When you seek a business to invest in, there are two essential concepts you should necessarily interpret: market value and book value. They are crucial in the sense that they help you evaluate an investment properly. Whether it is worthwhile to invest or it does not depend on your conclusions.
So, what do these fundamentals actually mean?
This metric is sometimes referred to as an accounting value, because it can be found on the balance sheet. Book value is computed by subtracting the company’s total liabilities from its total assets. Let’s take an imaginary Company X that owes $70 million in debt and has total assets of $100 million. The book value of Company X will be $30 million ($100 million – $70 million). Judging by the calculation method, we conclude that book value is obtained the same way as net asset value.
Let’s move on to market value, the company’s worth as stated in the stock market. To compute market value, multiply the number of a company’s shares outstanding (all the issued shares) by the current share price. Let's get back to our Company X. It has issued 10,000 shares priced at $30 each, thus the market value of Company X makes $300,000 (10,000 x $30). Logic suggests that if someone wants to own the business, they have to pay exactly the amount of the market value.
In fact, the two fundamentals hardly ever equal each other in the real financial market.

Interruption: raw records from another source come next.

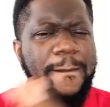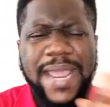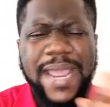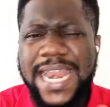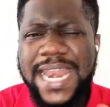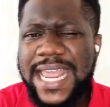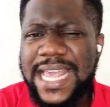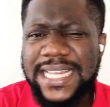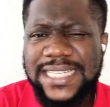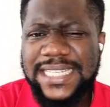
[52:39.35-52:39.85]

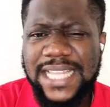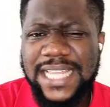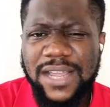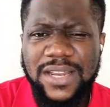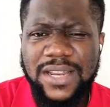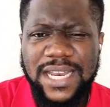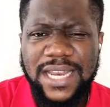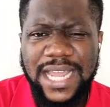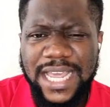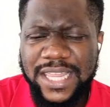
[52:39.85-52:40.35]
Many years
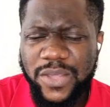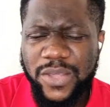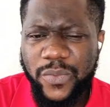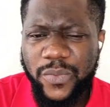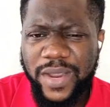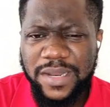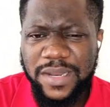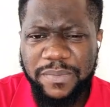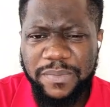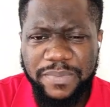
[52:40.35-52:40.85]
down the line,
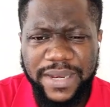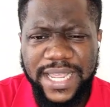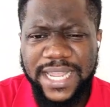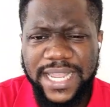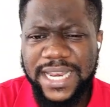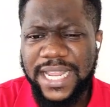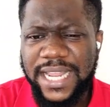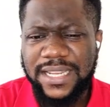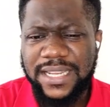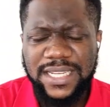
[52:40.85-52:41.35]
they were in the
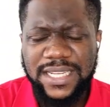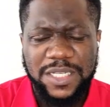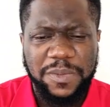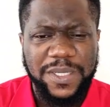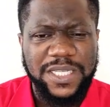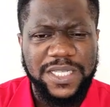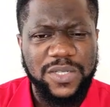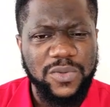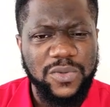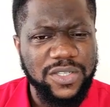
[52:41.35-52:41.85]
plane, and
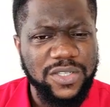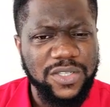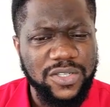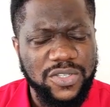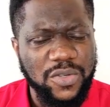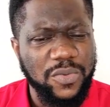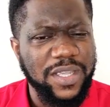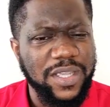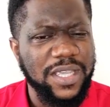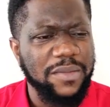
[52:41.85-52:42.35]
this person was
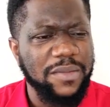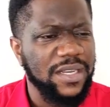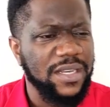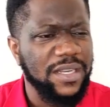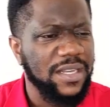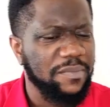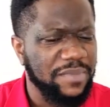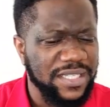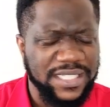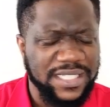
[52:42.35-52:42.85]
also with
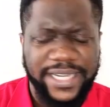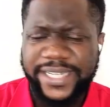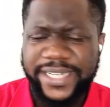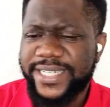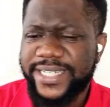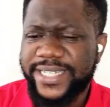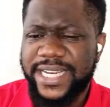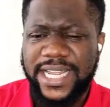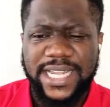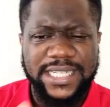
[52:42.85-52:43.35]
him in the
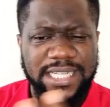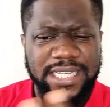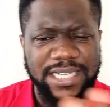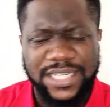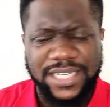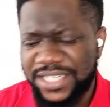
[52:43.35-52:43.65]
business class,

There are multiple reasons for it and they differ from the individual characteristics of a company to the attributes of the whole industry.
Generally speaking, there are three possible relation patterns:
Book value exceeds market value. It happens when the market is pessimistic (bearish, in financial terms) about the ability of a company to make profits. Thus, the market puts less value on the assets as compared to the company’s book value.
Market value exceeds book value. When the market is optimistic (bullish, in financial terms) about a company, they are willing to pay more to own its assets. A business that can generate good earnings will have the fair value greater than book value.
Book value equals market value. This situation happens when the market assigns neither higher nor lower worth to a particular company as compared to the value expressed on the balance sheet.